DESCRIPTION OF THE TASK: Nothing in the records should be changed in the copy, though the pictures must be left out.

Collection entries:

=== Begin Enclosure ===

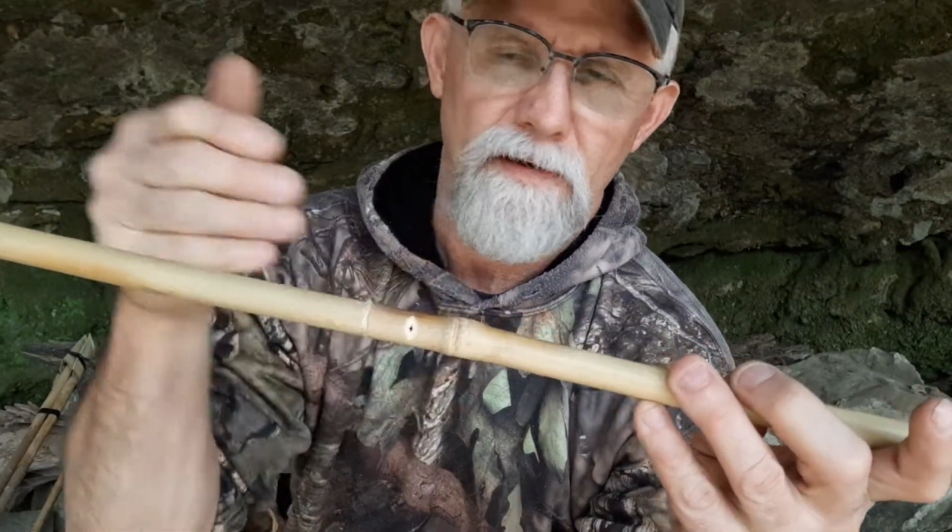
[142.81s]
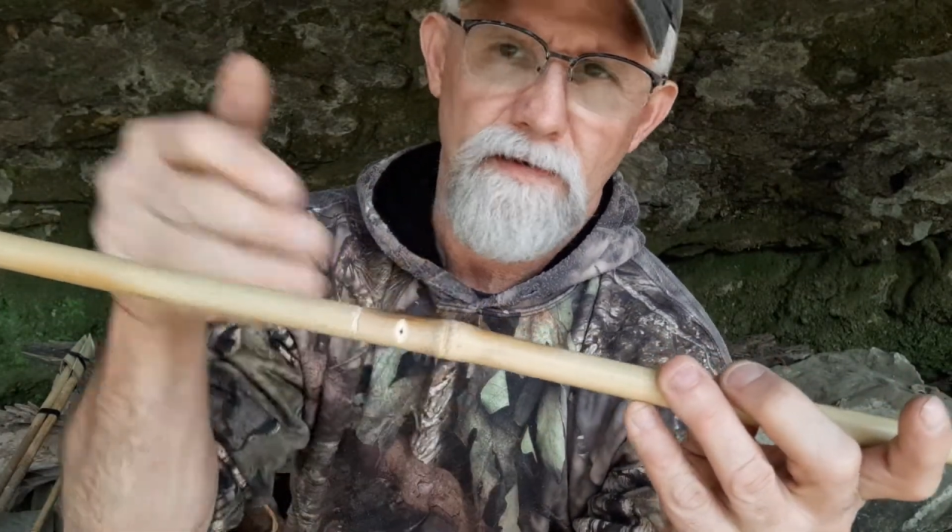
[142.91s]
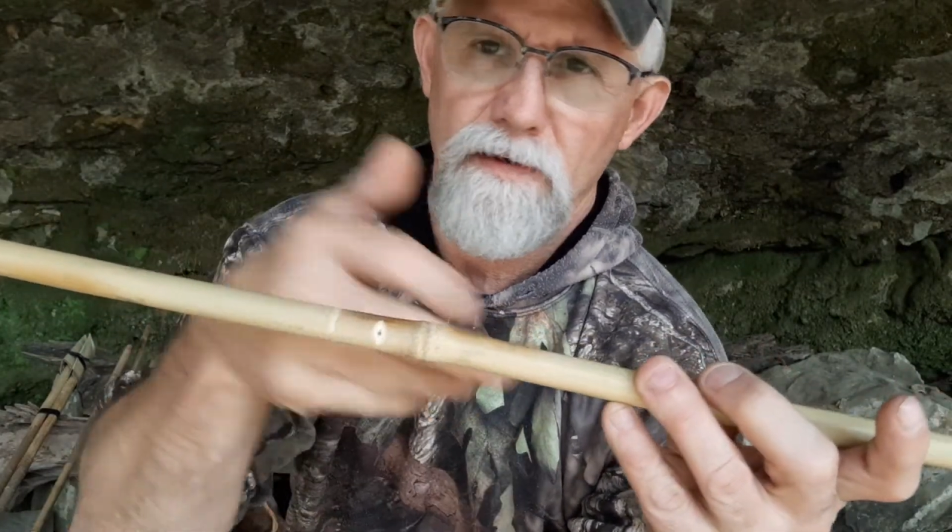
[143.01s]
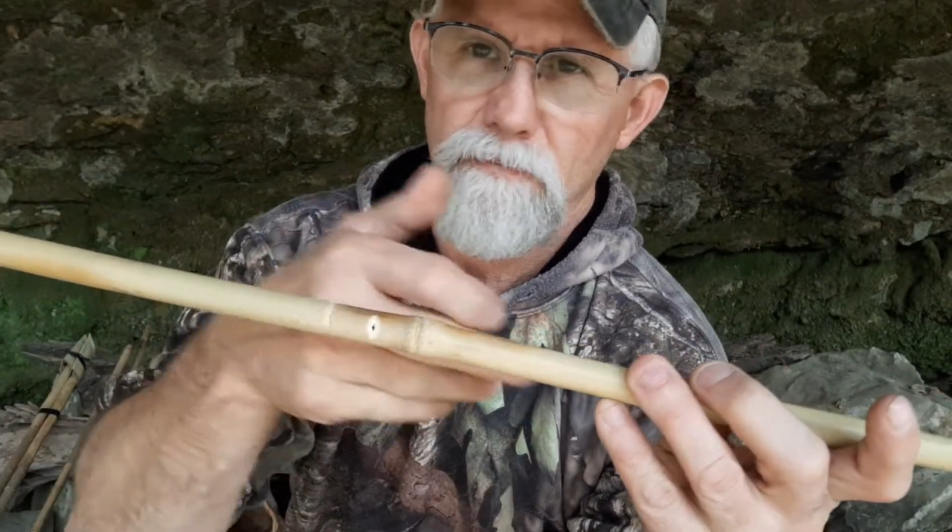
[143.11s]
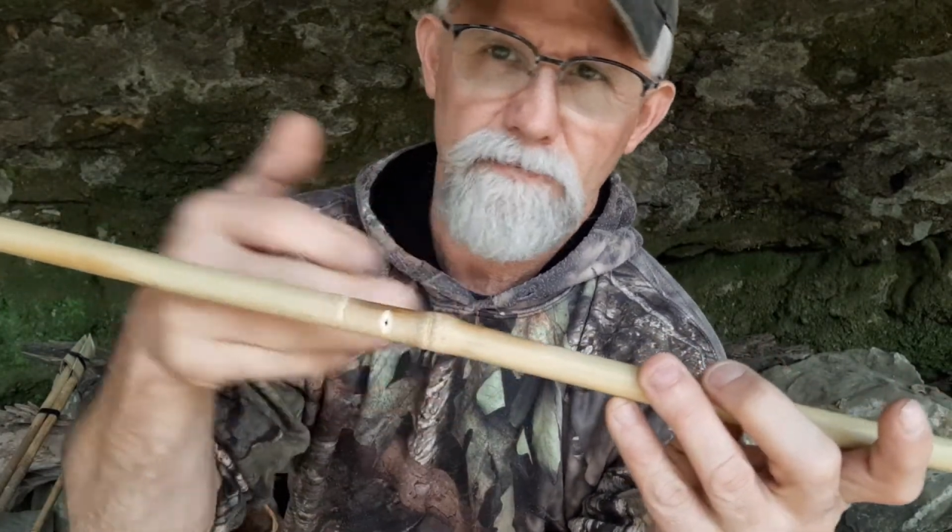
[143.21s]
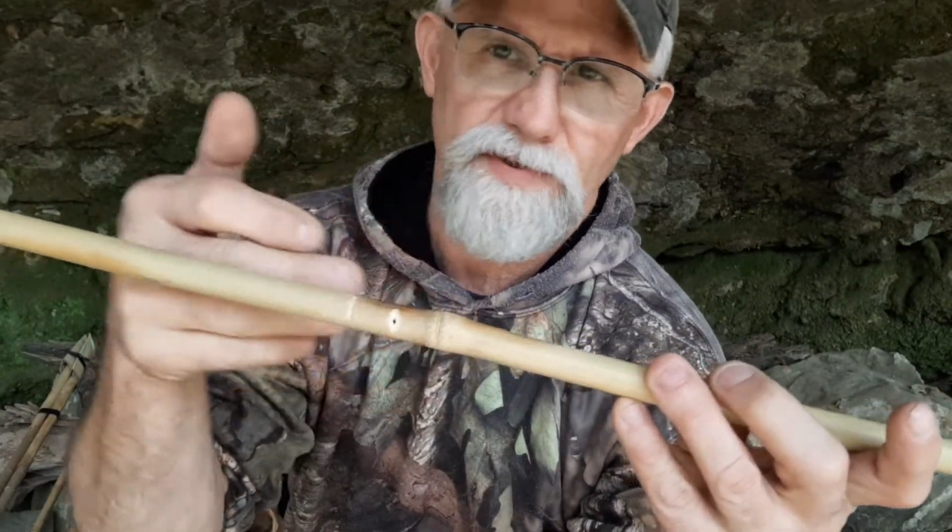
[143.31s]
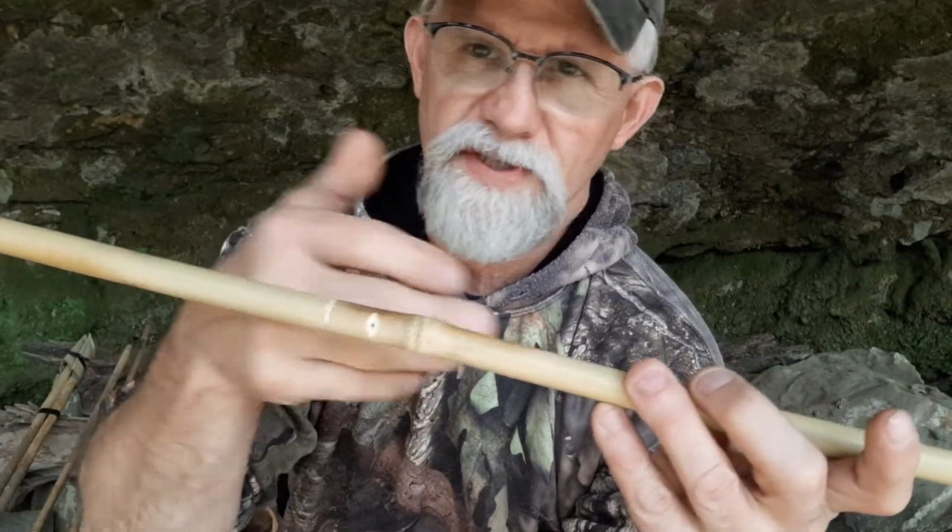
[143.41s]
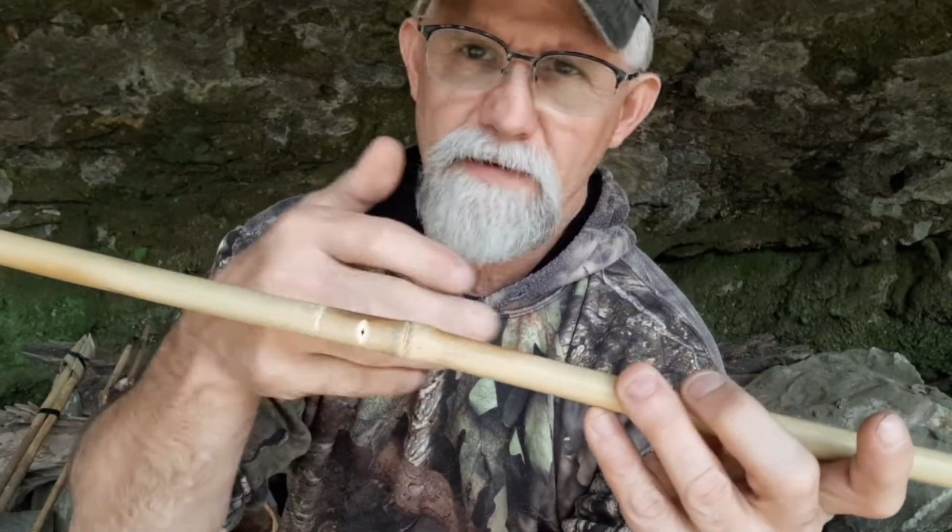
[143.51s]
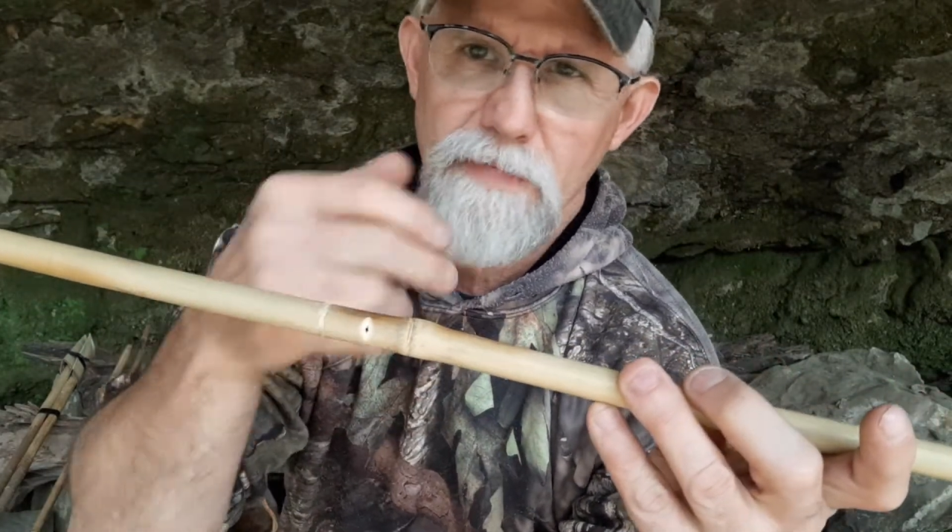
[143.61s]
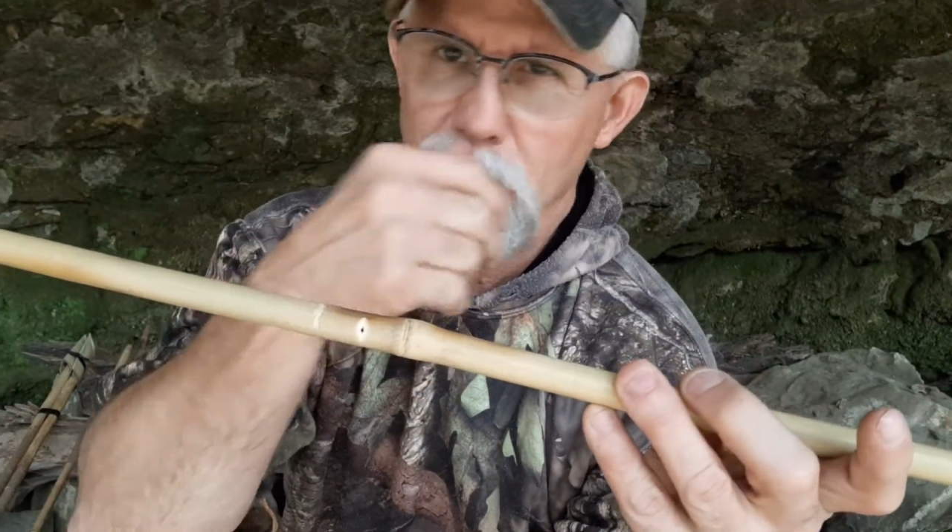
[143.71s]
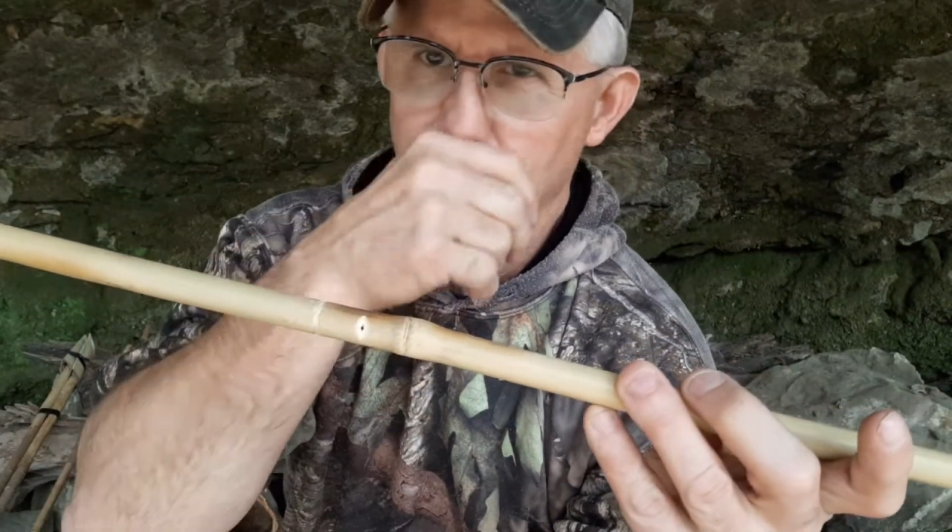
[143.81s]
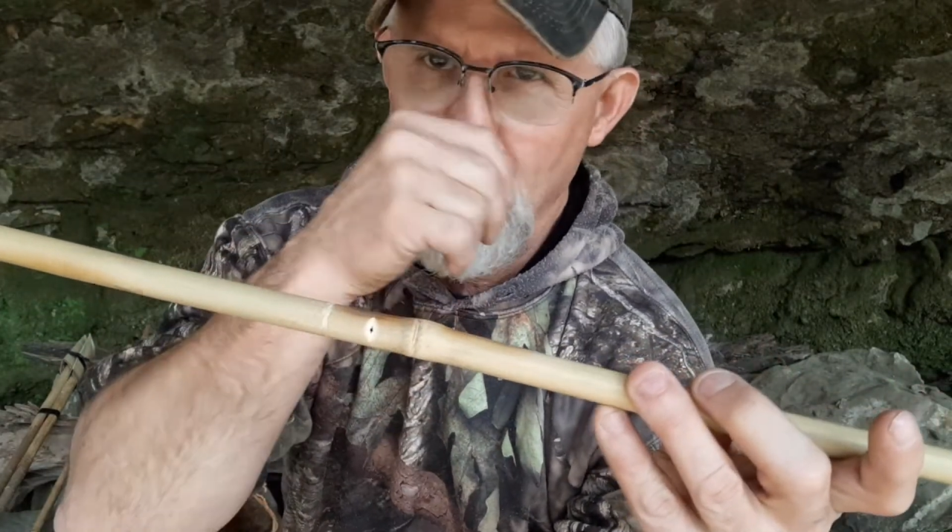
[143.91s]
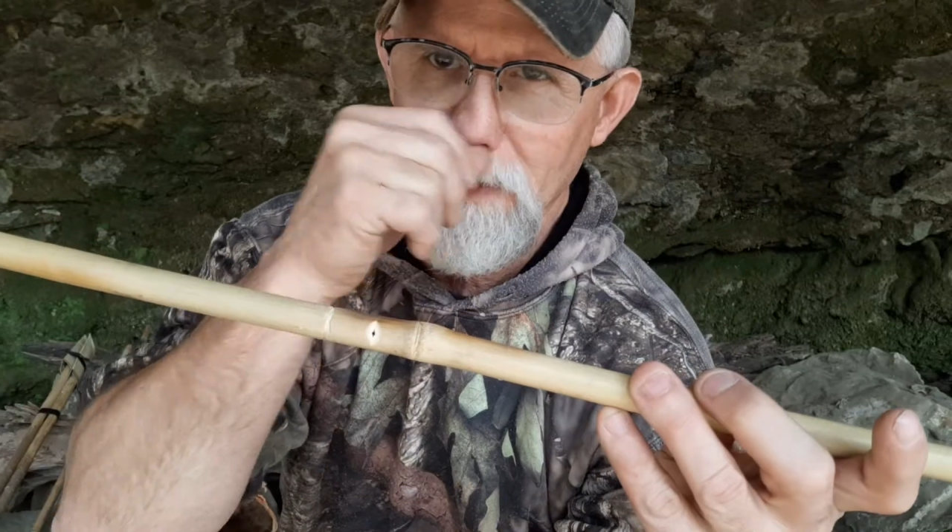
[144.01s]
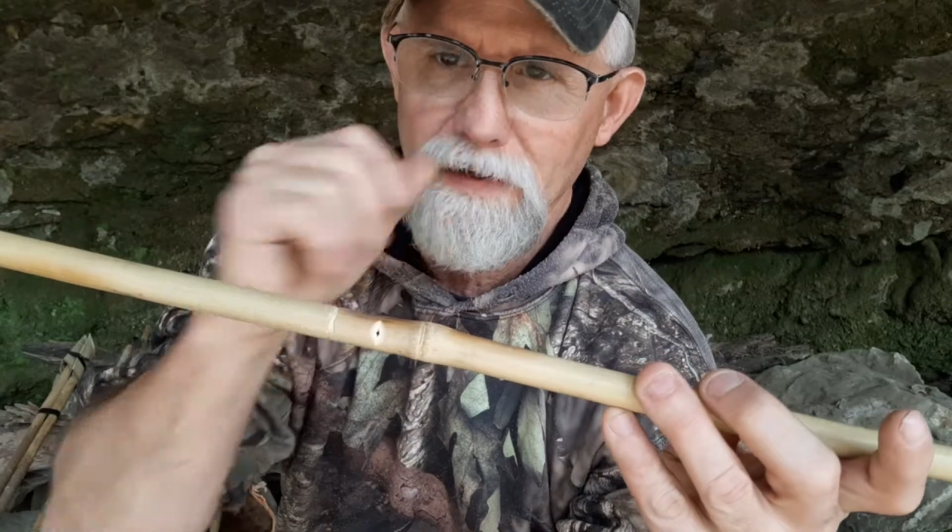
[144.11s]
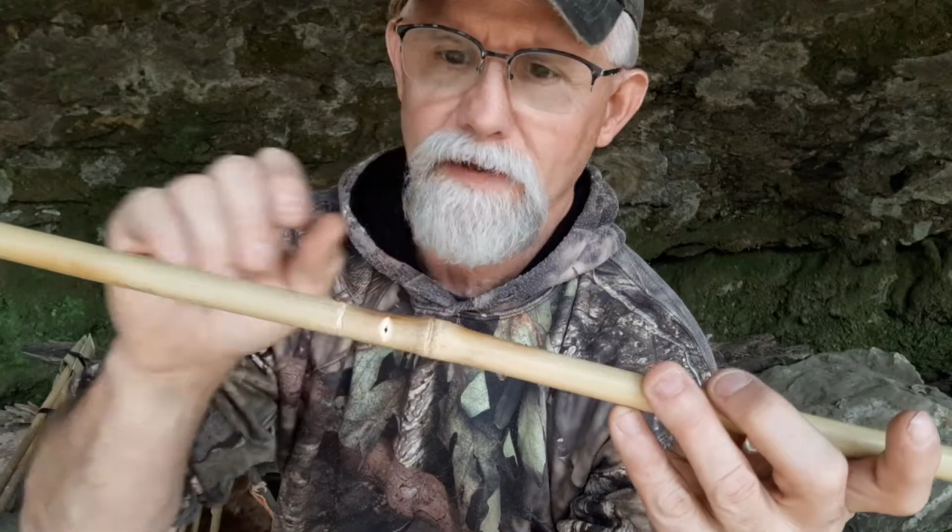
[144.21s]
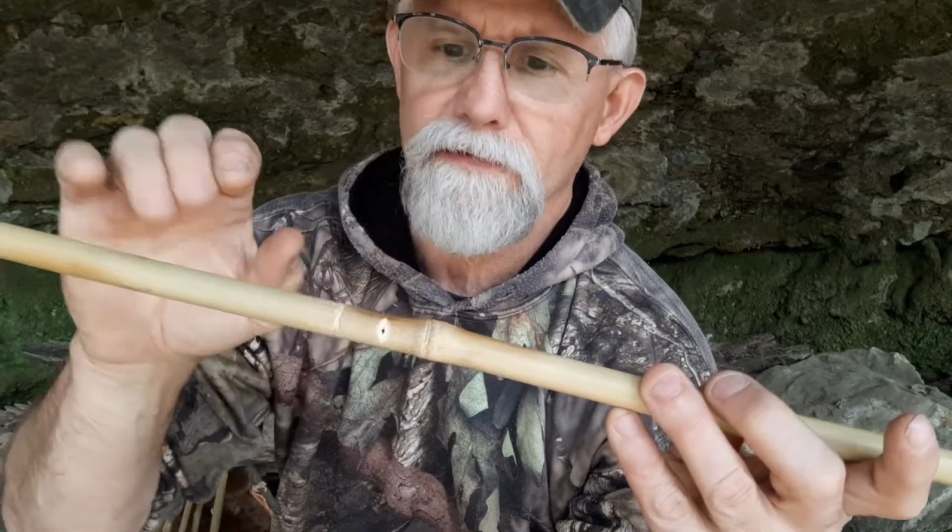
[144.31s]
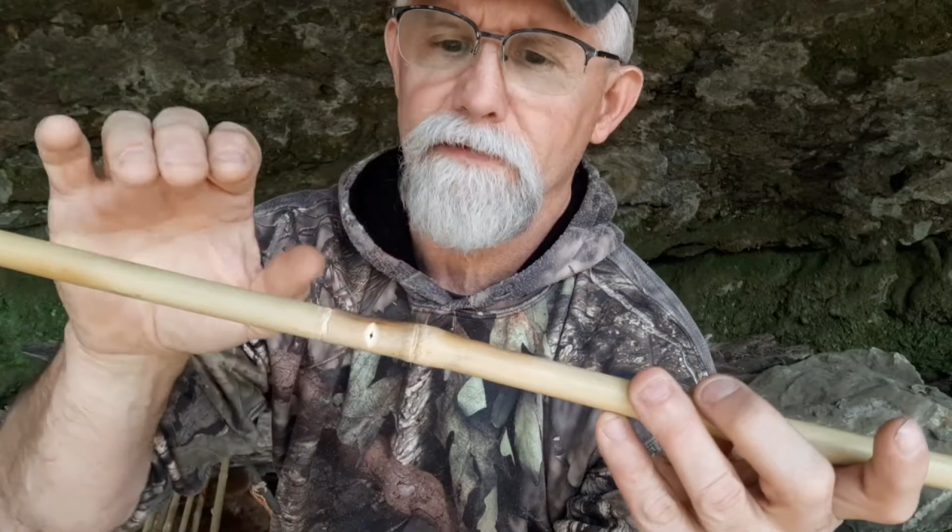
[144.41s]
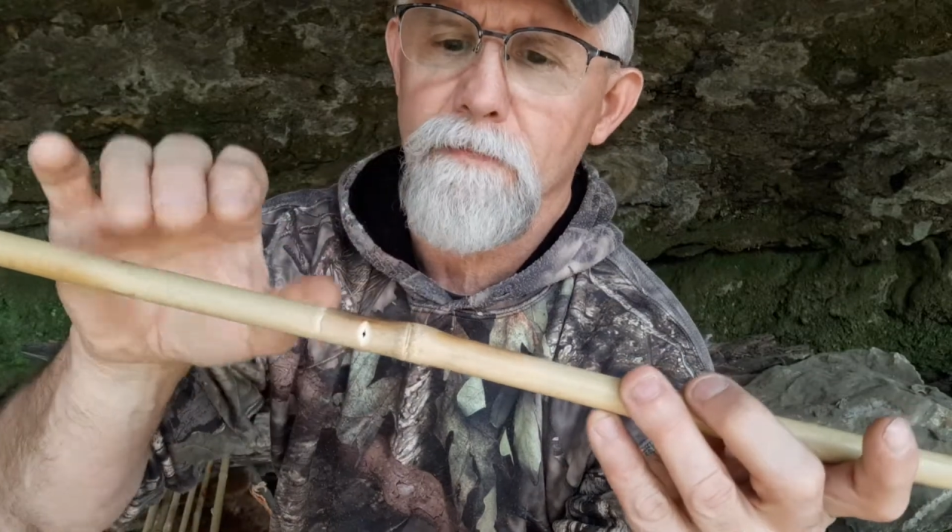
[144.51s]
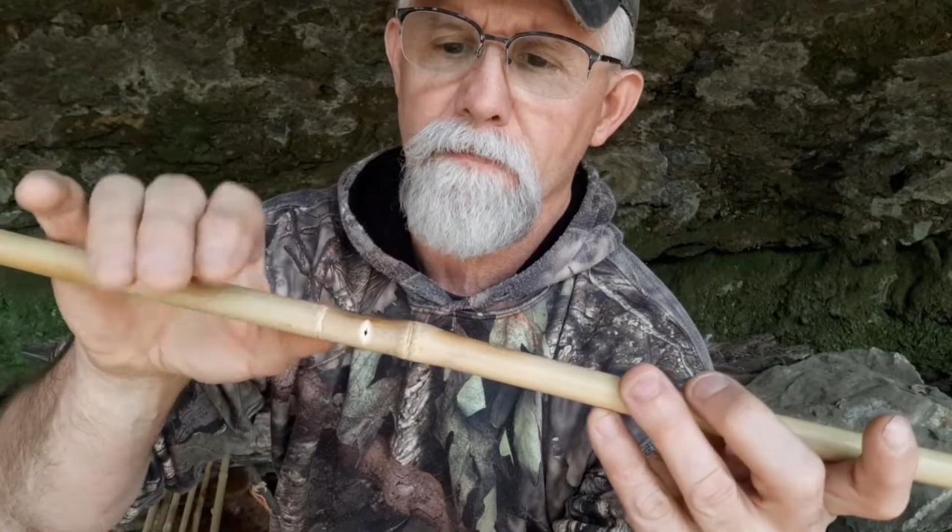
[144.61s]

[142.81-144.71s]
to seat my point against.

=== End Enclosure ===

YOUR RESPONSE:
[142.81s]
[142.91s]
[143.01s]
[143.11s]
[143.21s]
[143.31s]
[143.41s]
[143.51s]
[143.61s]
[143.71s]
[143.81s]
[143.91s]
[144.01s]
[144.11s]
[144.21s]
[144.31s]
[144.41s]
[144.51s]
[144.61s]

[142.81-144.71s]
to seat my point against.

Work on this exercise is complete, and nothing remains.